The Chapter of Faults (a practice of admitting your shortcomings to the community) was actually real but nobody in real life crawled around on the floor — that was a silly depiction of the practice.   More to the point, the practice never required that a sister talk about matters of conscience, only infractions of the community rules. Reverend Mother used the sessions to humiliate sisters, a cringe worthy moment in the story. So I just wonder where Margaret Betts got her information. Did she interview anybody who actually stayed and found happiness in religious life? I doubt it.  I think she just made all this up from the prevailing myths of our culture. Worse, she may have talked with former members who only have bitter and distorted memories of their experience. Who knows.
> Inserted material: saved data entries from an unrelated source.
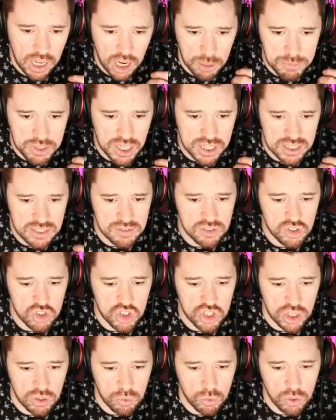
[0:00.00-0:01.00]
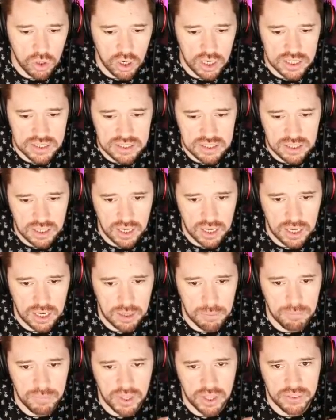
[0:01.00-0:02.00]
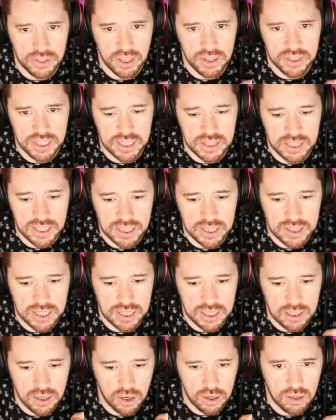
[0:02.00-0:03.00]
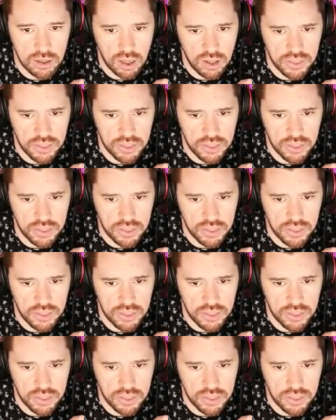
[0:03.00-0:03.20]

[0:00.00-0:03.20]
Objectives in general, guys, and then they kind of,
One particular scene, completely unexplainable, took place in the refectory during a meal, when, without warning, an elderly sister bursts into the room stark naked except for what looked like a night veil on her head, obviously in great anguish. The reaction of the community was baffling, no one seemed to be upset or tried to reach out and assist the woman, who, I am guessing, was having some kind of psychotic break. This made absolutely no sense and only adds to the distorted and exaggerated myths that people are exposed to in too many American films about Sisters. It’s all a cheap shot.
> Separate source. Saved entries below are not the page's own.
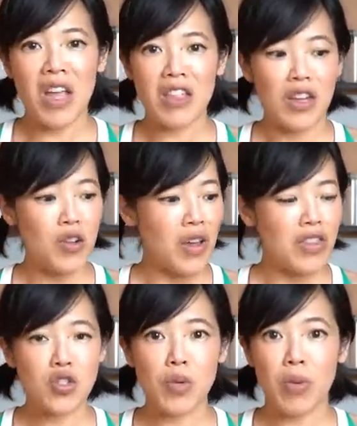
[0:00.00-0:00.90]
And then you've got
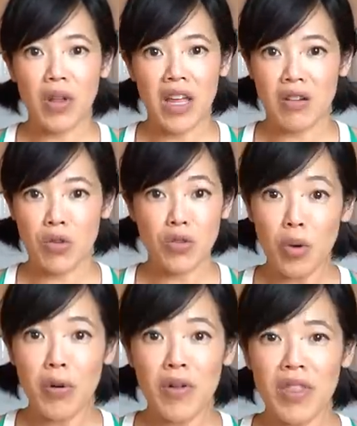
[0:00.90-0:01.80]
the chipotle and
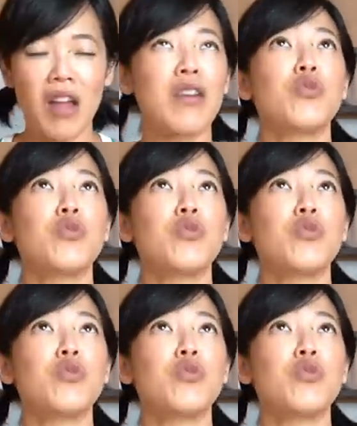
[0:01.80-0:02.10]
adobo in there.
There was no joy, very little sense of companionship or sense of being part of something exciting. No real narrative about what the impact of Vatican II had on Catholic thought, just a few superficial conversations between the Archbishop and the Reverend Mother. No one else seems to have any idea about what was going on in the wider Church, no discussion or even mention of it. So the struggle that Reverend Mother is having is more an affront to her ironclad authority rather than a genuine wrestling with change. She doesn’t even talk about it with anybody, only announces it in a hysteric pulpit announcement. Vatican II just did not happen that way.

Yes, Mellissa Leo’s performance, as the Reverend Mother, is powerful and noteworthy, but it is a caricature, an exaggerated Nun-zilla. It is a bleak and morose story of Novice Cathleen’s struggle to survive a mean and closed-minded mother superior whose ego should have driven her to confession.
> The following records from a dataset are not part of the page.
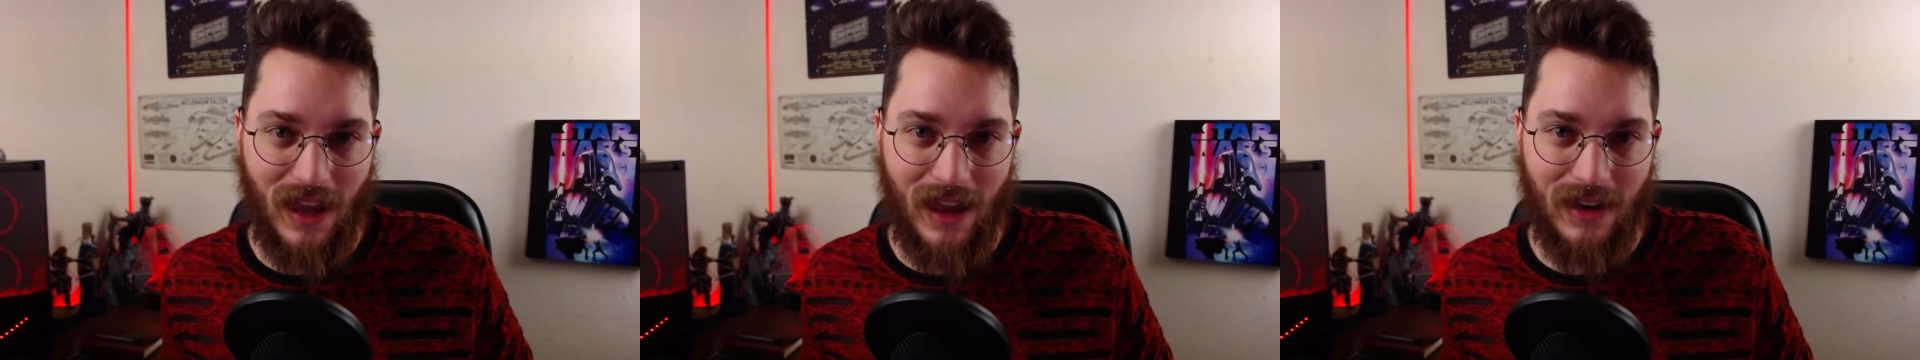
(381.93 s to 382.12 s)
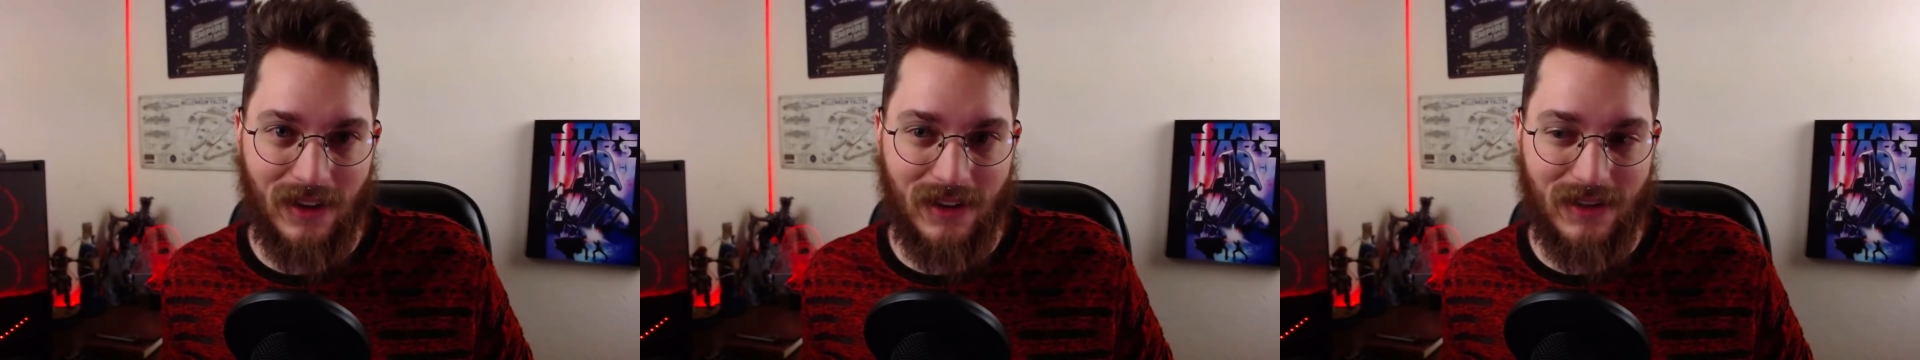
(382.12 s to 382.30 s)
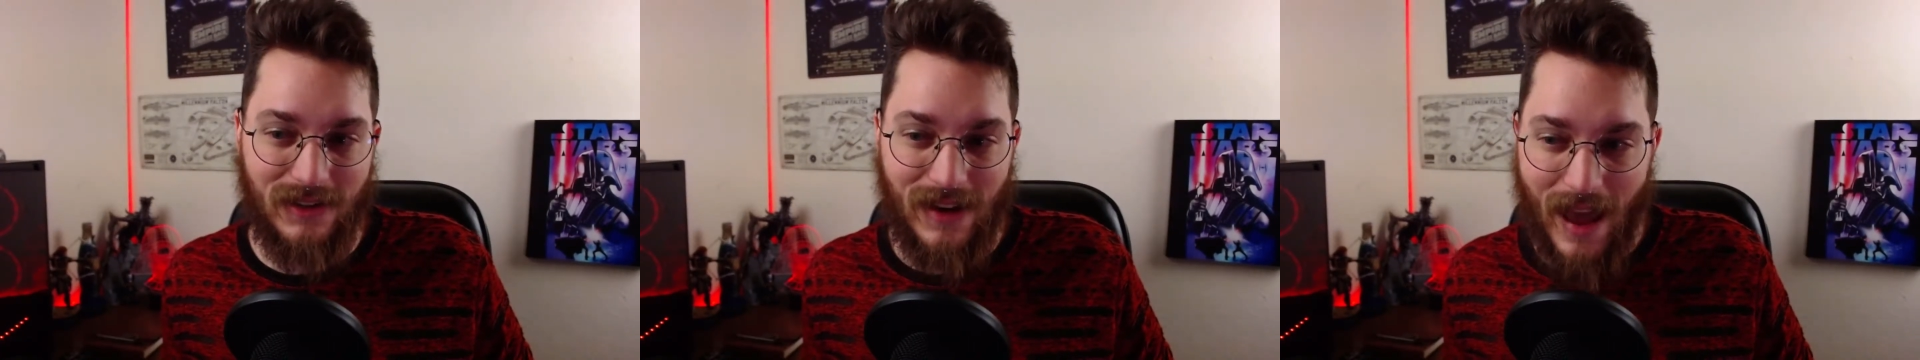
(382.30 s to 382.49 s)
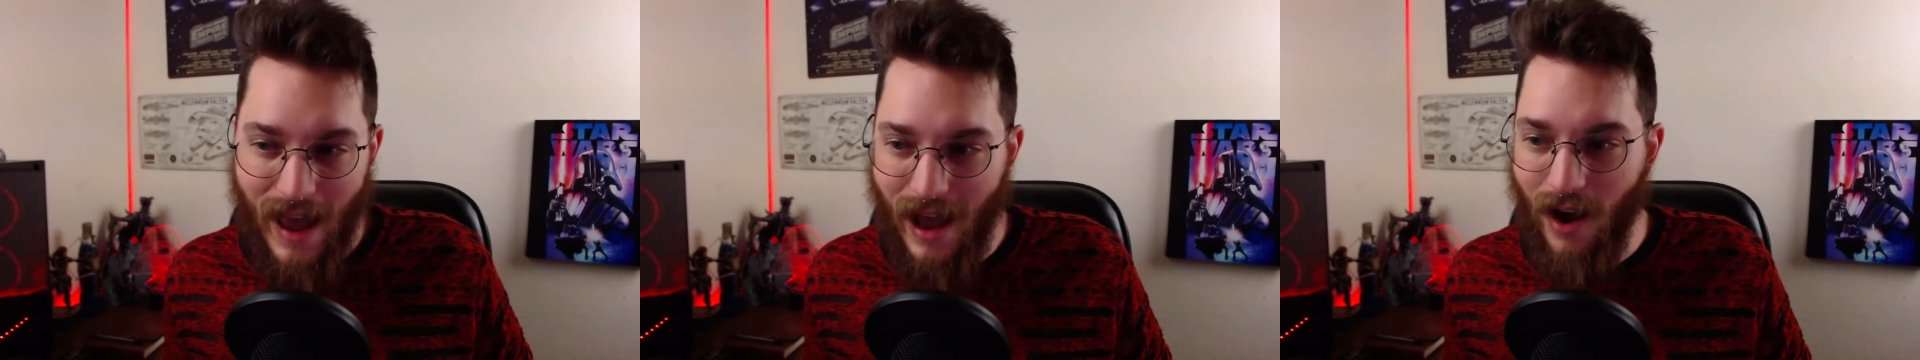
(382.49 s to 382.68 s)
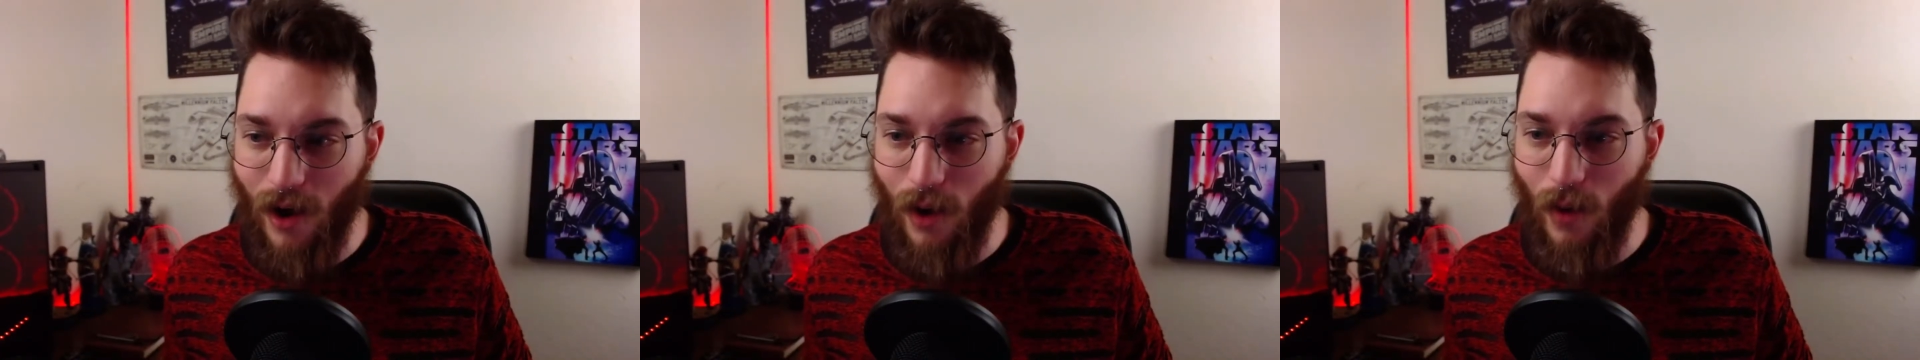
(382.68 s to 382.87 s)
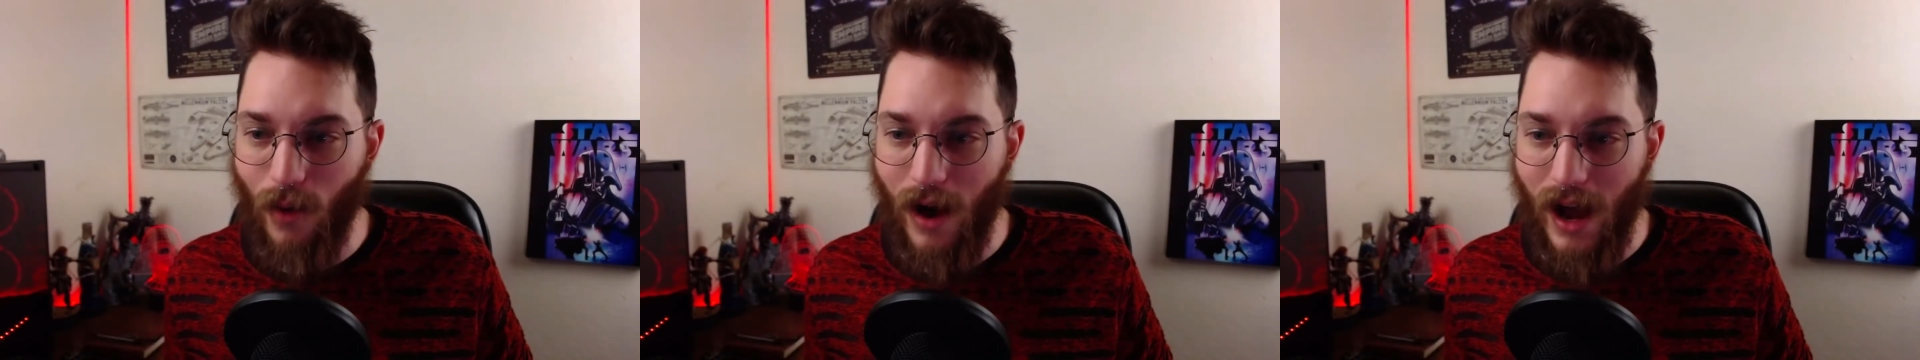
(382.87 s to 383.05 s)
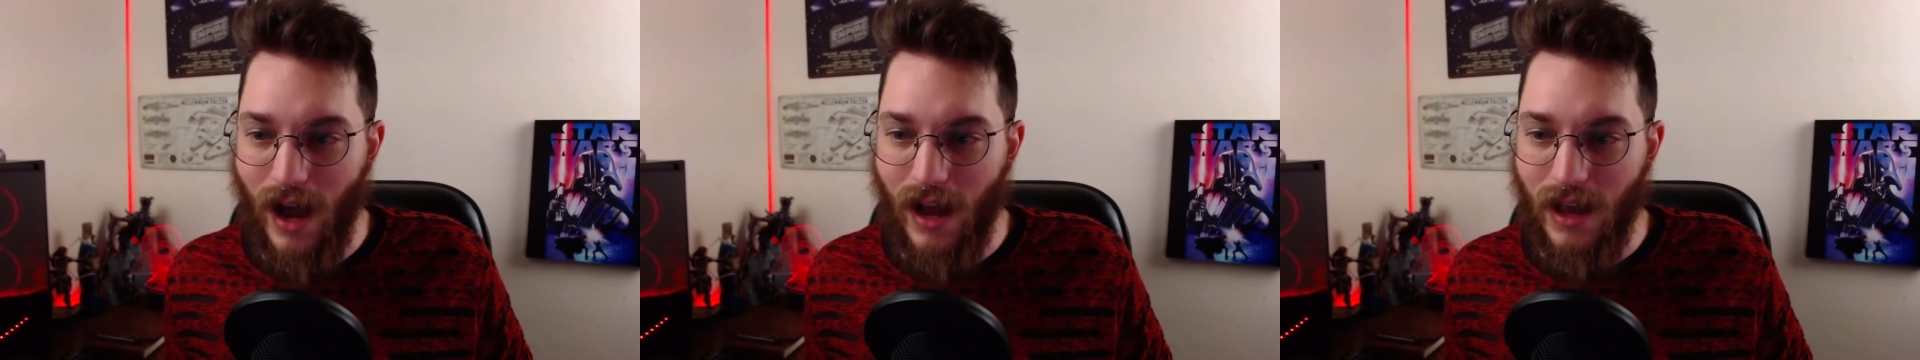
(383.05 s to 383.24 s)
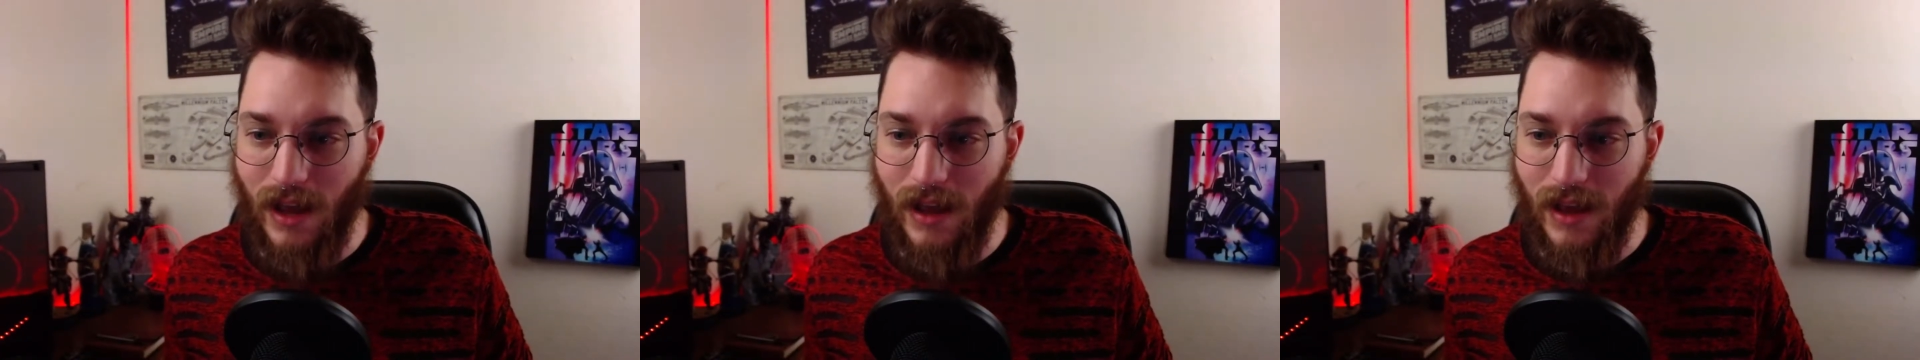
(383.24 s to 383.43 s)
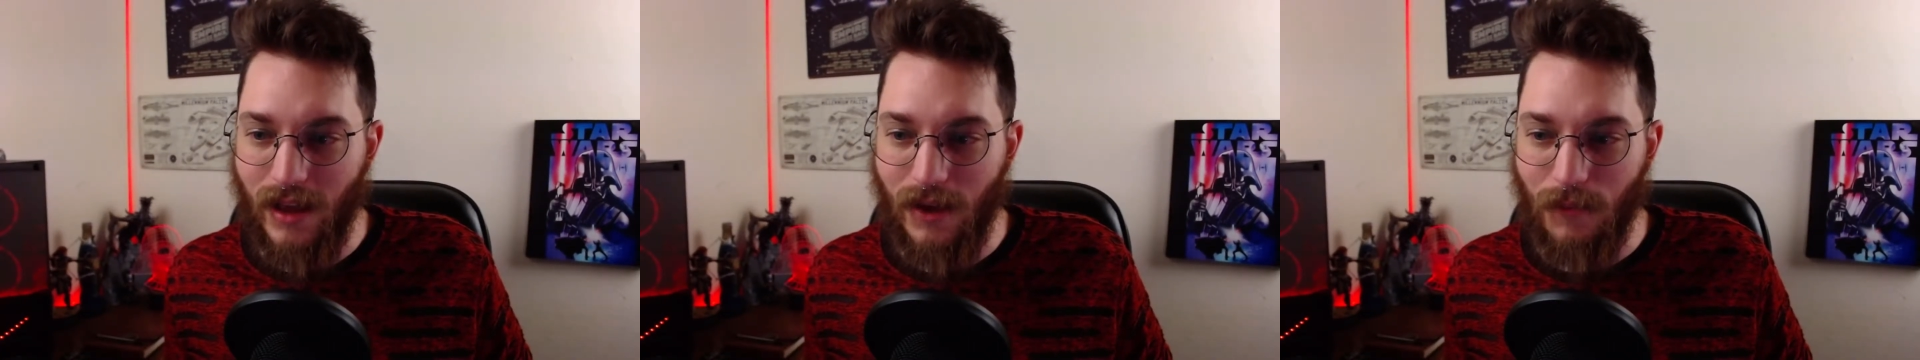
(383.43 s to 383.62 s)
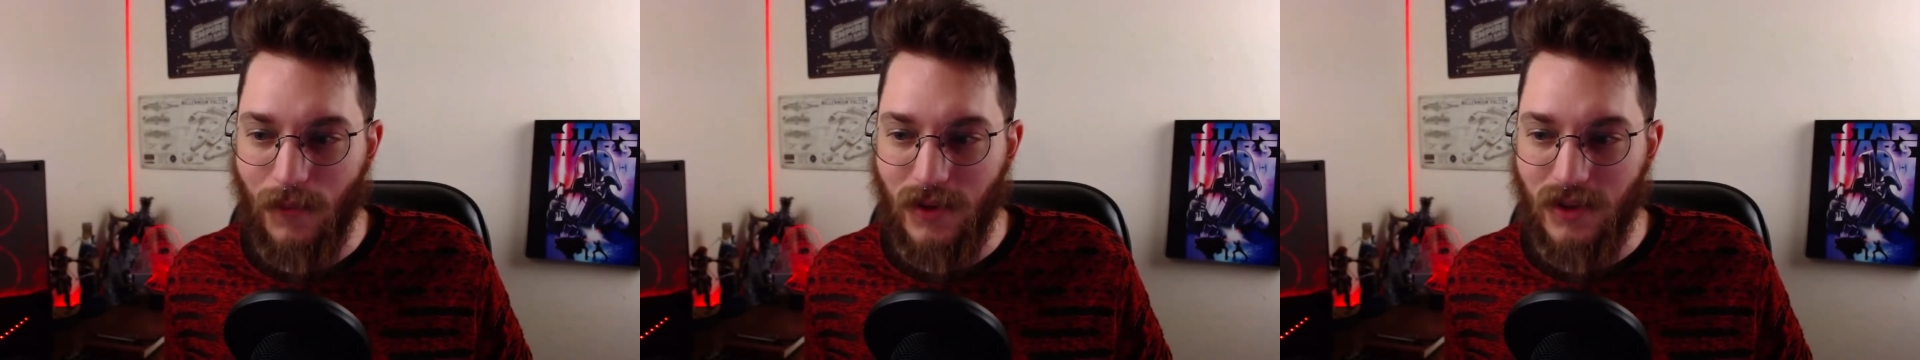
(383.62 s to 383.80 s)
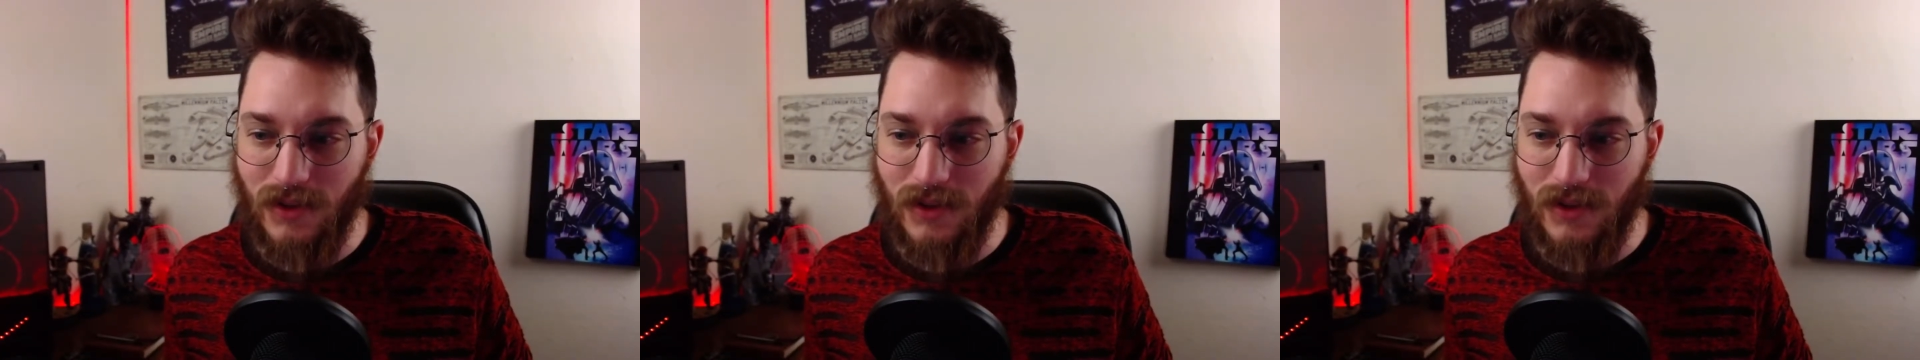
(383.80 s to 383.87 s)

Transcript: And now I am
Cathleen’s struggles are left largely unspoken, she shares very little of her concerns with others seeks out no advice or counsel about her feelings.  In the end we are left to assume she left the convent. The closing scene has her at the altar about to make final vows, with the camera fading to black and the screen noting that thousands of sisters left religious life in the year after Vatican II.

Too bad, this could have been a great story, with compelling dialogue, dramatic tension, and a breakthrough moment of personal change. Instead it was a painful exaggeration of the predictable inaccurate stereotypes of Catholic Sisters. It gives people who have always hated the Catholic Church a good reason to keep hating it.

Margaret Betts was scheduled to Skype in and have a conversation with the audience at the theater we attended. I’m kind of glad she could not make it. The sisters in the audience would have had a hard time coming up with something nice to say.

Sr. Anne Lythgoe, OP is on the Leadership Team of the Dominican Sisters of Peace.